Since the brutal Hamas attacks on Israeli civilians on October 7 and the Israeli invasion of Gaza, the ICC and its US-based spy networks are no doubt working overtime. But there is little likelihood of interference by the FBI—well trained to look the other way when it comes to Israel. It was a situation that even frustrated a former head of the FBI’s counterintelligence division. When I asked him why no one would talk to me about Israel’s massive espionage in the United States, he simply shook his head.

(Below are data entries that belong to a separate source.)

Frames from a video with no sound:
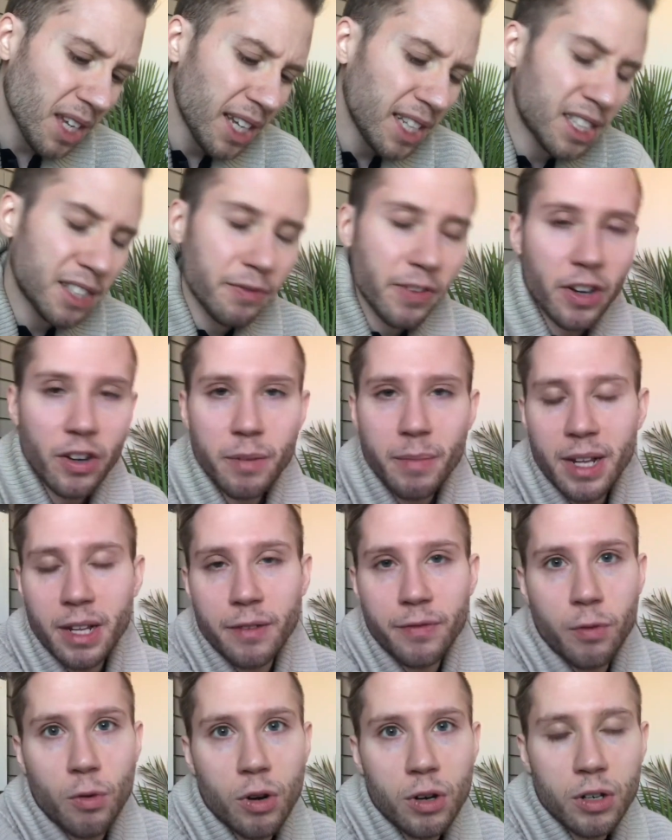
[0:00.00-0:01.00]
It's very
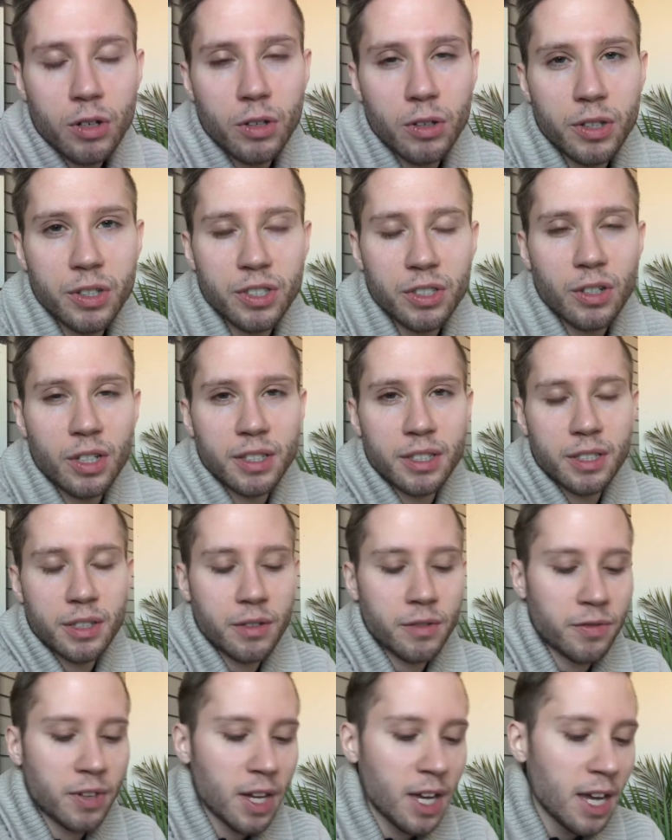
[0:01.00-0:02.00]
metaphorical. There's lots
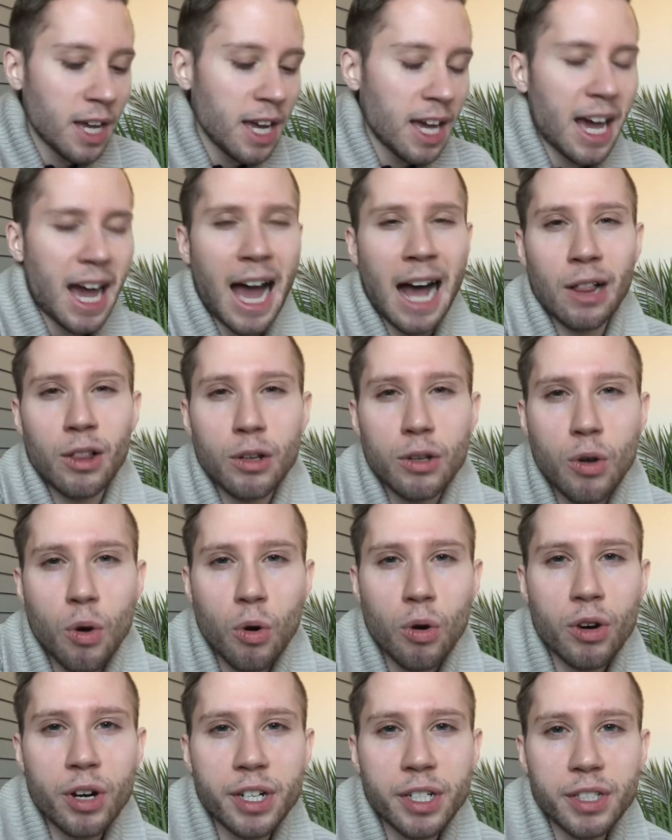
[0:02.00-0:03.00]
of
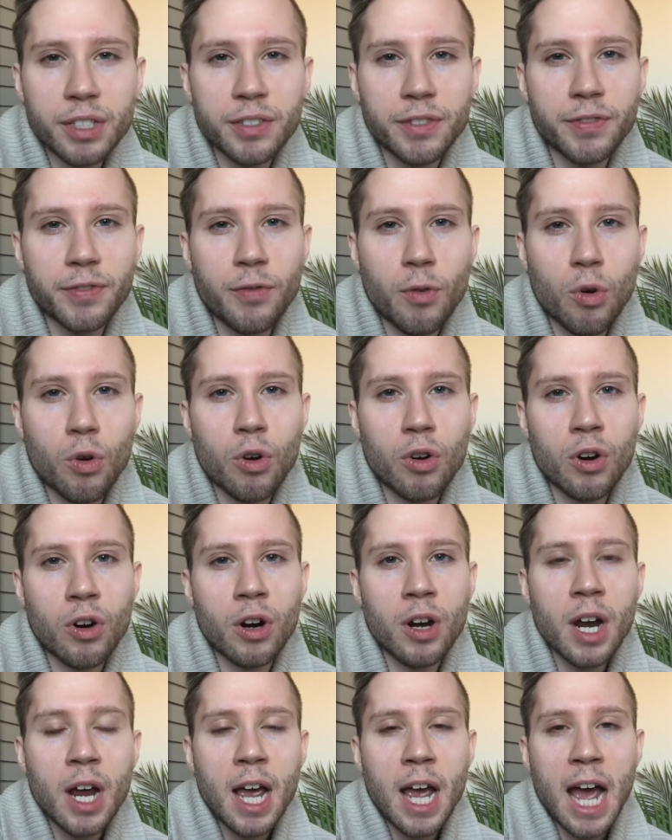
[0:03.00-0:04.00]
allegories
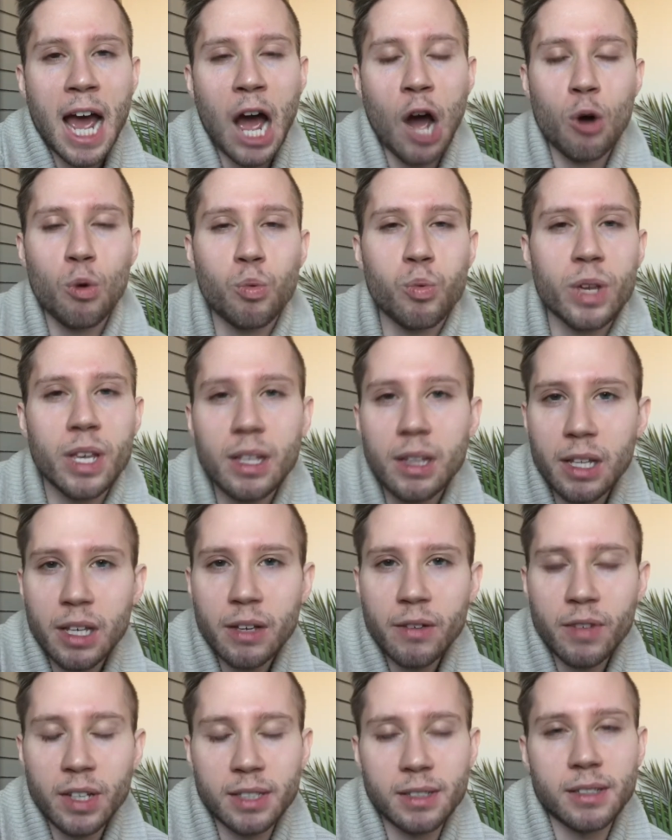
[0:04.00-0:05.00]
for how we
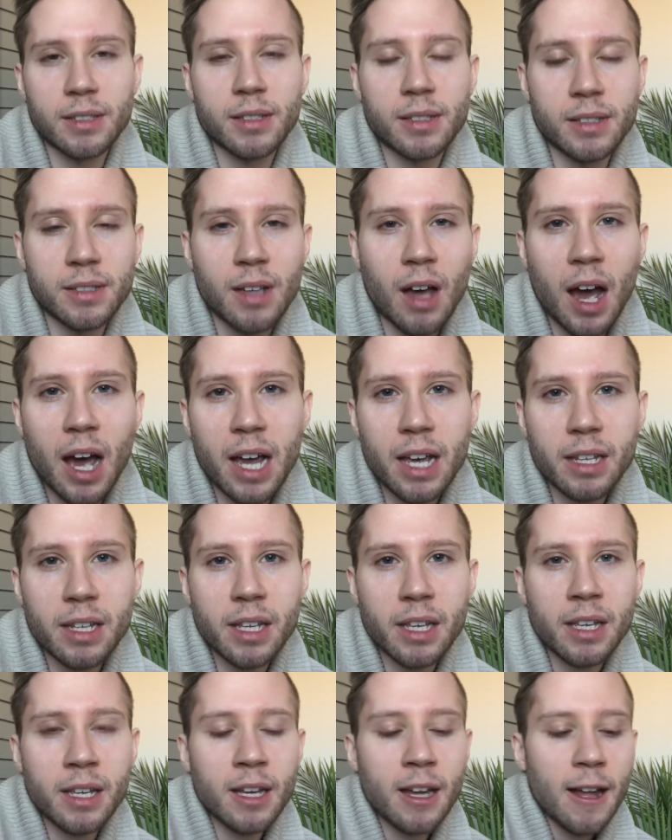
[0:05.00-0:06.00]
live as a
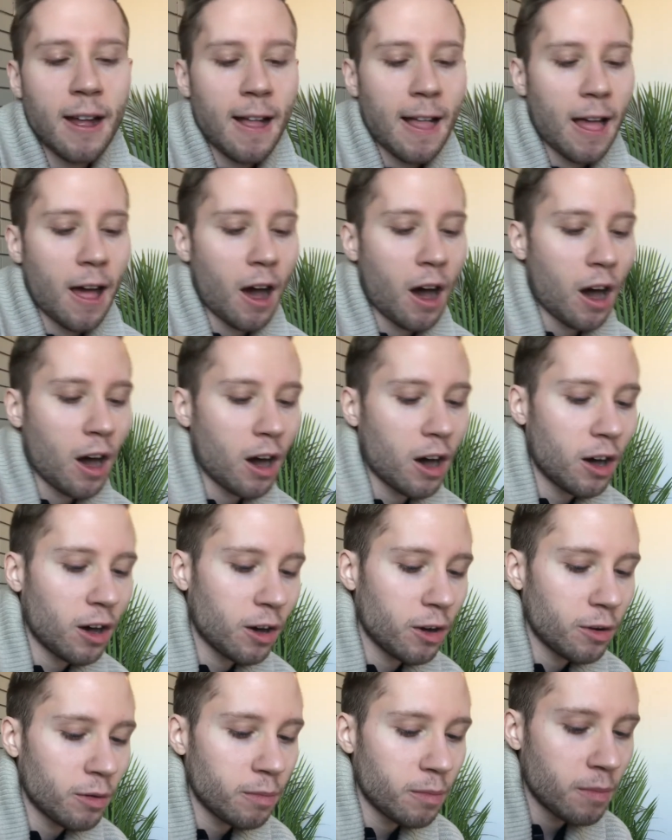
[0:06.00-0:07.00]
society,
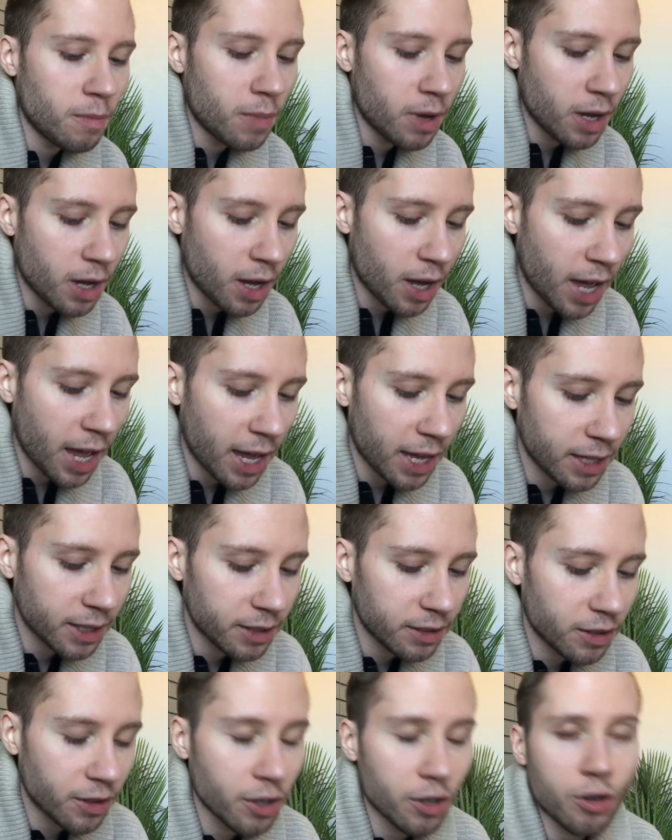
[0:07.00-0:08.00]

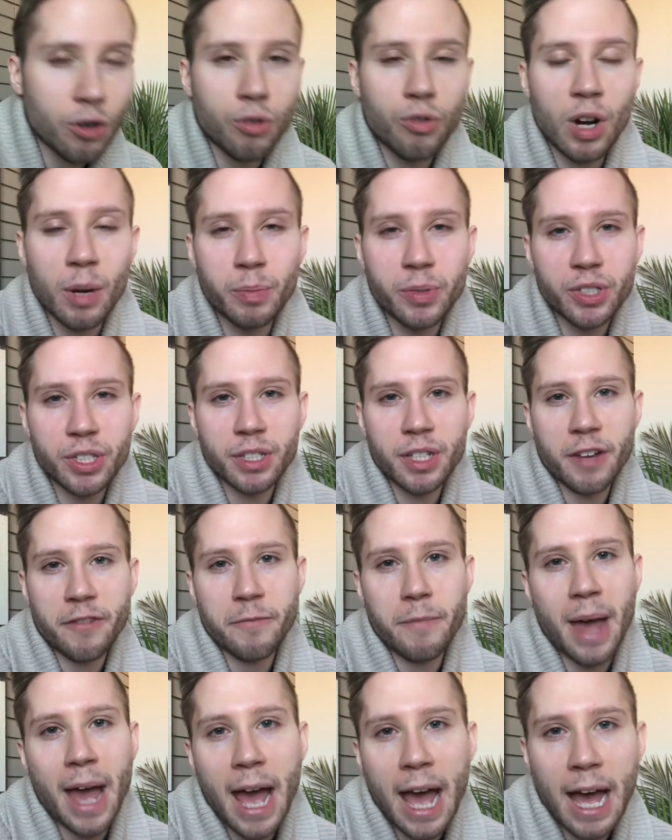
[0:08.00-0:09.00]
and the corruption of
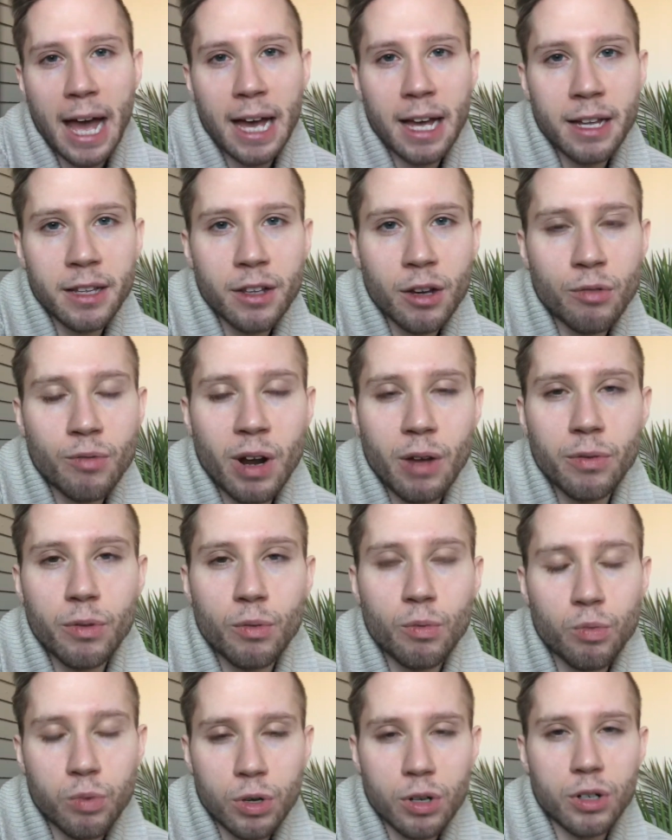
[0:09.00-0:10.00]
man around
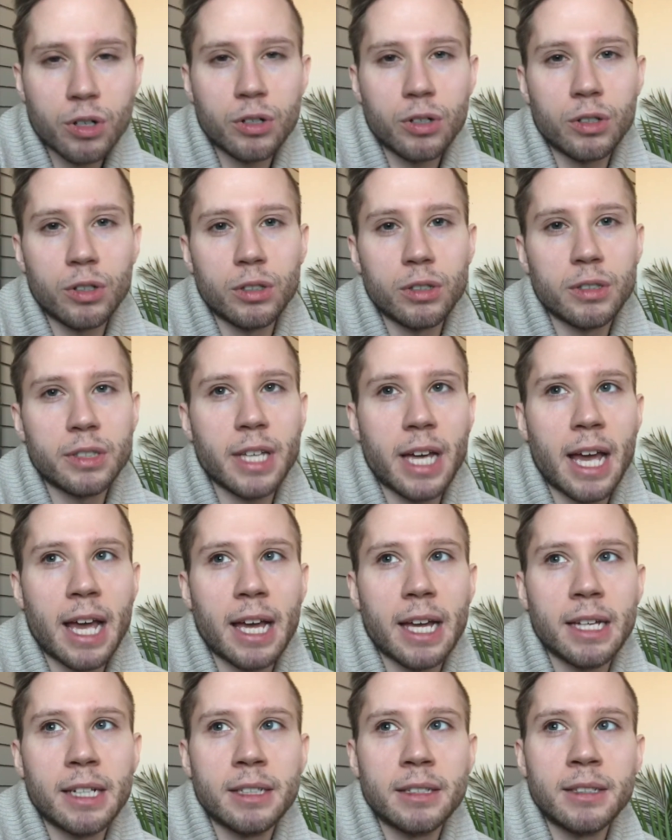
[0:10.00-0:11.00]
the world,
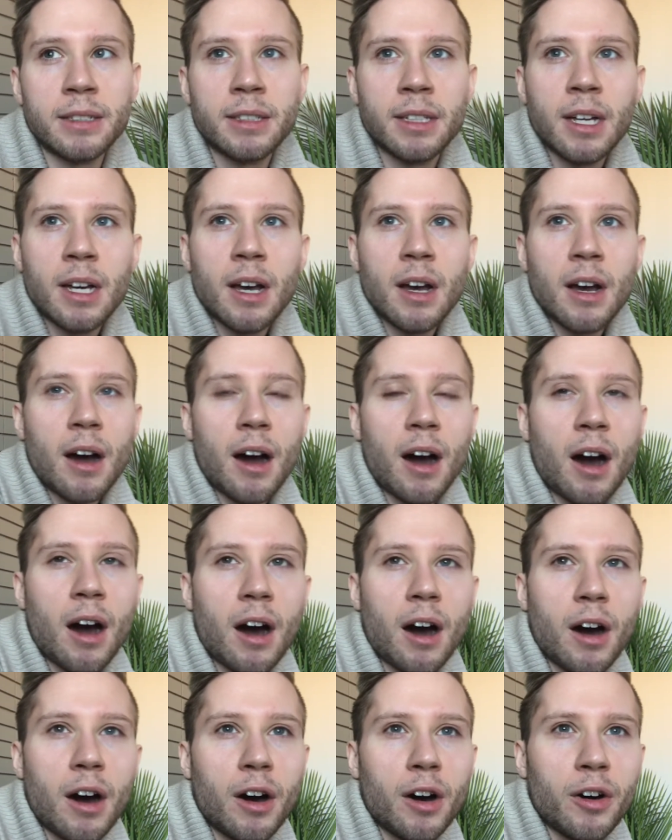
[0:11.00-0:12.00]
and
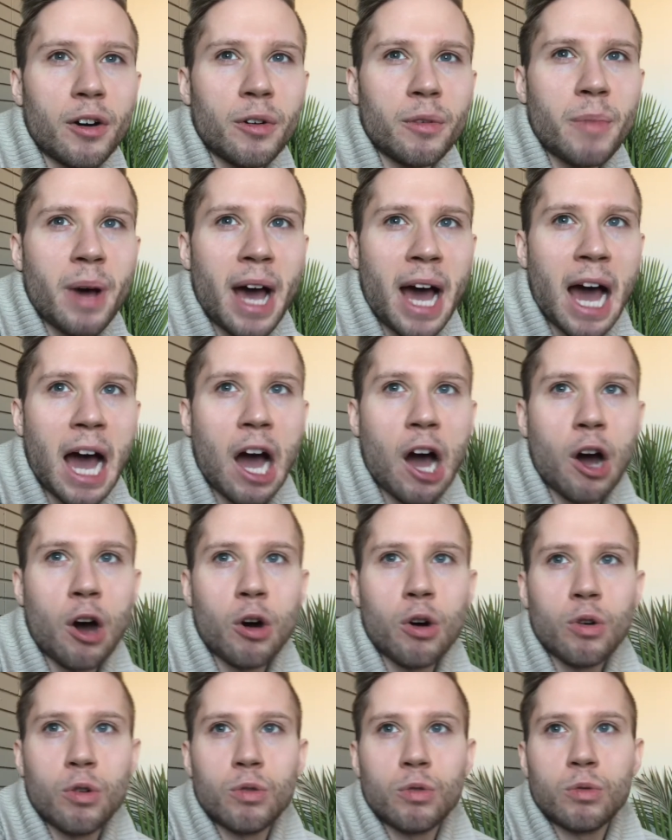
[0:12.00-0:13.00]

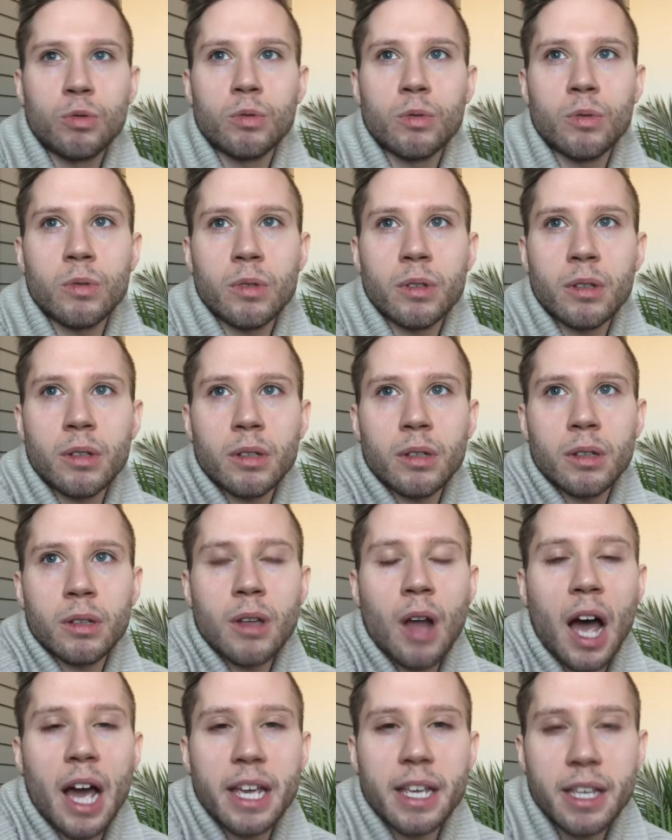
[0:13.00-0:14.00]
how
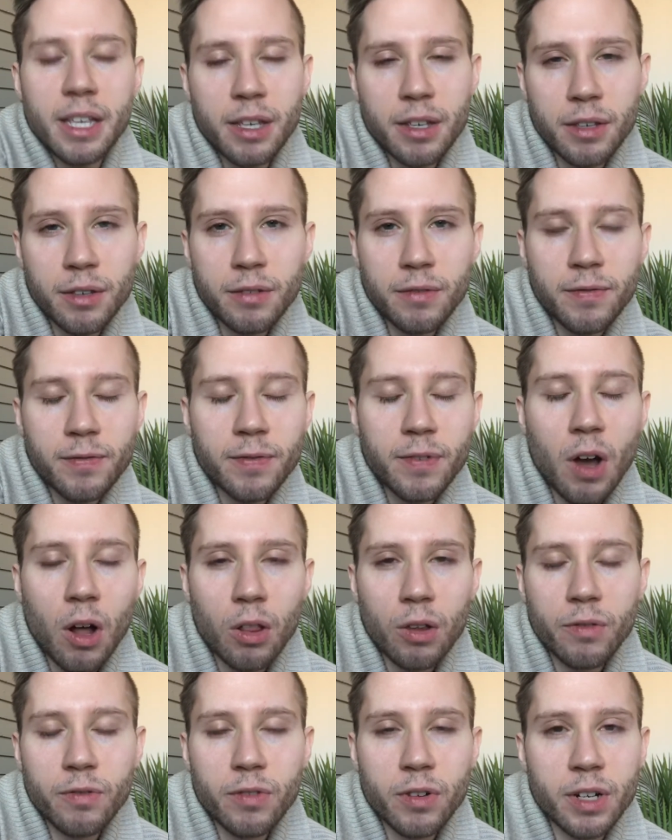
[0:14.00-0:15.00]
naive
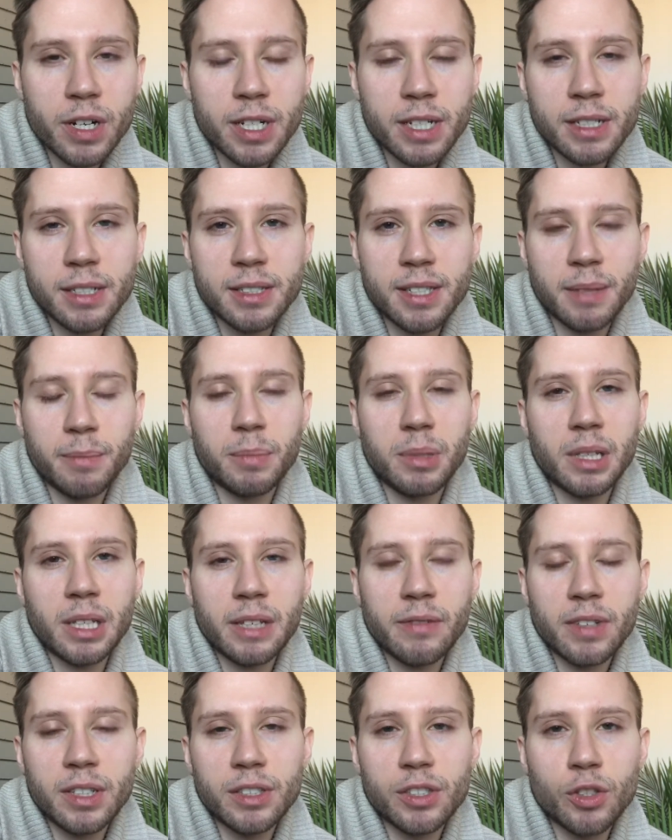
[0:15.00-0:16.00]
Gulliver is in
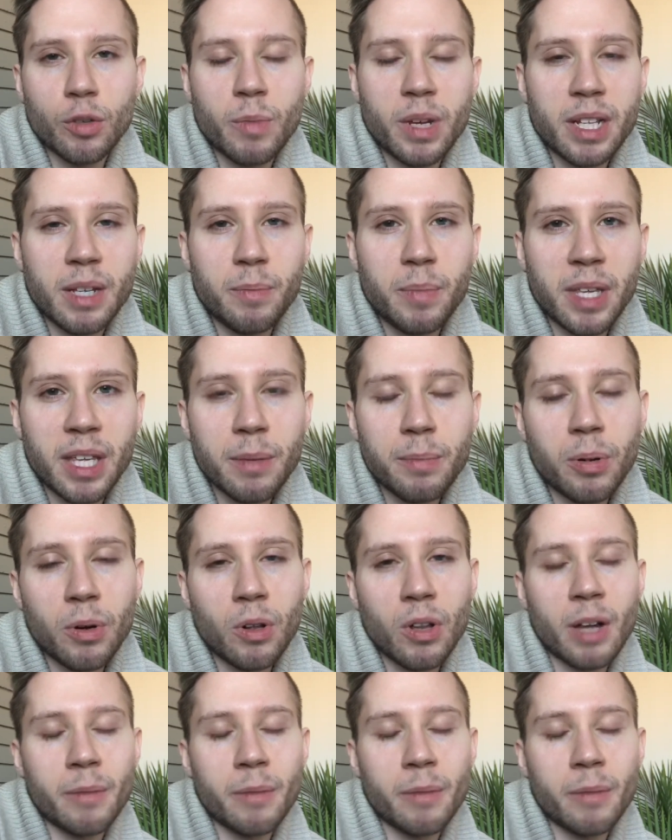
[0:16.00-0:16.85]
believing so many people.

“You don’t think Israel’s a sensitive topic?” he asked, requesting that his name not be used. “So, Israel has been looked at and is being looked at and that’s all I can tell you,” he said. “But nobody’s doing anything.”

“Why not?” I asked.

“You can imagine,” is all he would say, implying high-level political involvement. I then said that I was planning to write about the topic. “I hope you do. I hope you do,” he said. Sighing, he added, “I’ve been there done that. I know it. I’ve brought cases to the Department of Justice on Israel.” Cases that were never opened.

James Bamford is a best-selling author, Emmy-nominated filmmaker, and winner of the National Magazine Award for Reporting. His most recent book is Spyfail: Foreign Spies, Moles, Saboteurs, and the Collapse of America's Counterintelligence, from which much of the material in this article has been adapted.